*I must preface by saying it was my fault what started this chain reaction of events...what happened afterwards was God wanting a good laugh (or something like that).
So I get in the backyard with Lucky and he is in no mood to be taken out of the backyard. Normally, he just saunters up to me and we head out. I open the gate and normally leave it open because he just comes to me and we mosey out together. Well here he starts his little run and as I'm chasing him, he runs clean out of the gate. And if you've never seen a uppity mini-donkey run...its maddeningly funny. They prance with their nose up in the air...like Pinocchio if he lived at a mansion and had lots of money. Ugh! He has never been free so he is prancing all around the corrals and making circles around and around and around again. I'm home alone, so besides just flat outrunning him this could continue for quite some time. I try and catch him, get sweet feed to entice him...oh no, he wasn't having any of it. Around and around we go, just like some maniacal carousel..until he makes a breakaway for the alley leading to the pasture. Haha---gotcha little man...where ya gonna go now? Haha gotcha you Momma--watch me sneak through this fencing and the barbed wire fencing behind it! Ahhh! The cows go apeshit! They have no idea what this little man is doing in their pasture so they start chasing him. The cows are running and creating such a dust bowl that Scooter (the horse) gets freaked out in his pen and starts bucking and farting everywhere; the 2 bulls in their pen see a bunch of cows running and start their own little dust bowl; and the chickens that were pecking in the field fly off in a tizzy seeing all the commotion; and I realize I still have a pot of boiling potatoes on the stove. What is my life? LOL. The cows keep running Lucky around and around the pasture, back and forth they go. I try to call Lucky, but he is so freaked out, he keeps running and the cows keep running. I give up...and I have potatoes that are probably already mashed by now.
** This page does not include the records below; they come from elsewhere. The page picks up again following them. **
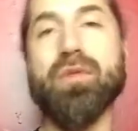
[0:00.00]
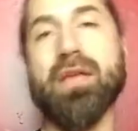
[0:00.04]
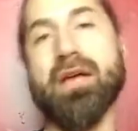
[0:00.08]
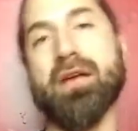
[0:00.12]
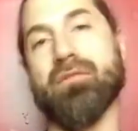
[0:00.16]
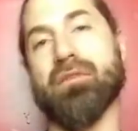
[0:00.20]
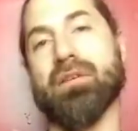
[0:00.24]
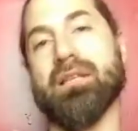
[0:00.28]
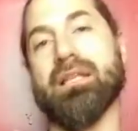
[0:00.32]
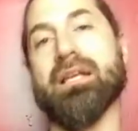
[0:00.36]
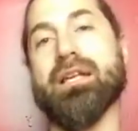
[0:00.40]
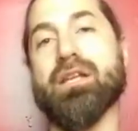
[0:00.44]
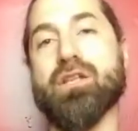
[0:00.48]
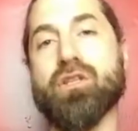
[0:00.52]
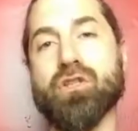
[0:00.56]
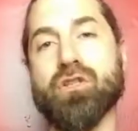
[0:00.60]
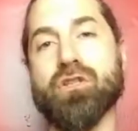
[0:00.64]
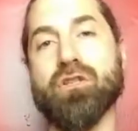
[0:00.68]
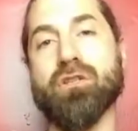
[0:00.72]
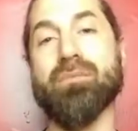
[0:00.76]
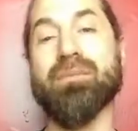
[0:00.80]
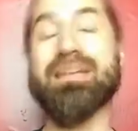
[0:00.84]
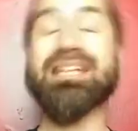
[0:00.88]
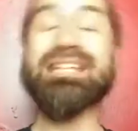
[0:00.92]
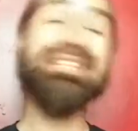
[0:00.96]
that
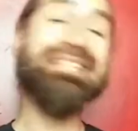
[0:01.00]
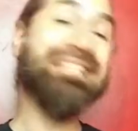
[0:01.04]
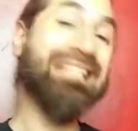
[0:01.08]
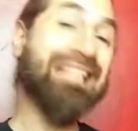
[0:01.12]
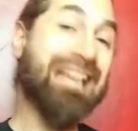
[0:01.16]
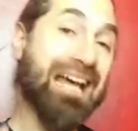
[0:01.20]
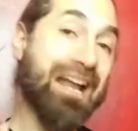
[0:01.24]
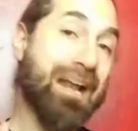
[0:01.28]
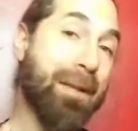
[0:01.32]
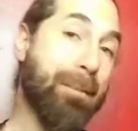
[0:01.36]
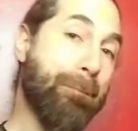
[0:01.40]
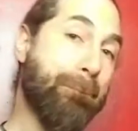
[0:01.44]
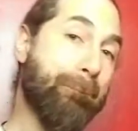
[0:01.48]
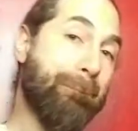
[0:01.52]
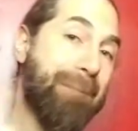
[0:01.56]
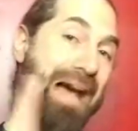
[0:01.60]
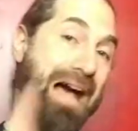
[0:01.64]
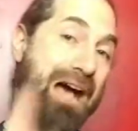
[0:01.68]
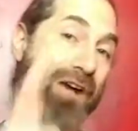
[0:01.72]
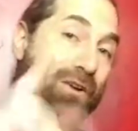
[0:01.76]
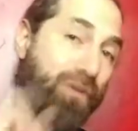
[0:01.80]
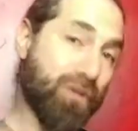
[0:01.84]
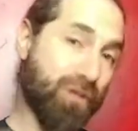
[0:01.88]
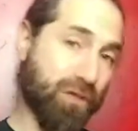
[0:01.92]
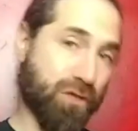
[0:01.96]
relationship. It's not
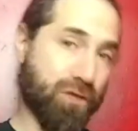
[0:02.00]
about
|Its like the running of the bulls in Spain...only the bulls are cows and the runner is a mini-donkey.|
I call J and he laughs at the incredulity of what is going on and says he'll be home soon. He gets home, and soon discovers just how whiley a little donkey can be. But in the end we get him and I have a little "come to Jesus" moment with him and tie his ass to a post for 30 minutes. Some little 150 pound hairy critter is not going to get the best of me!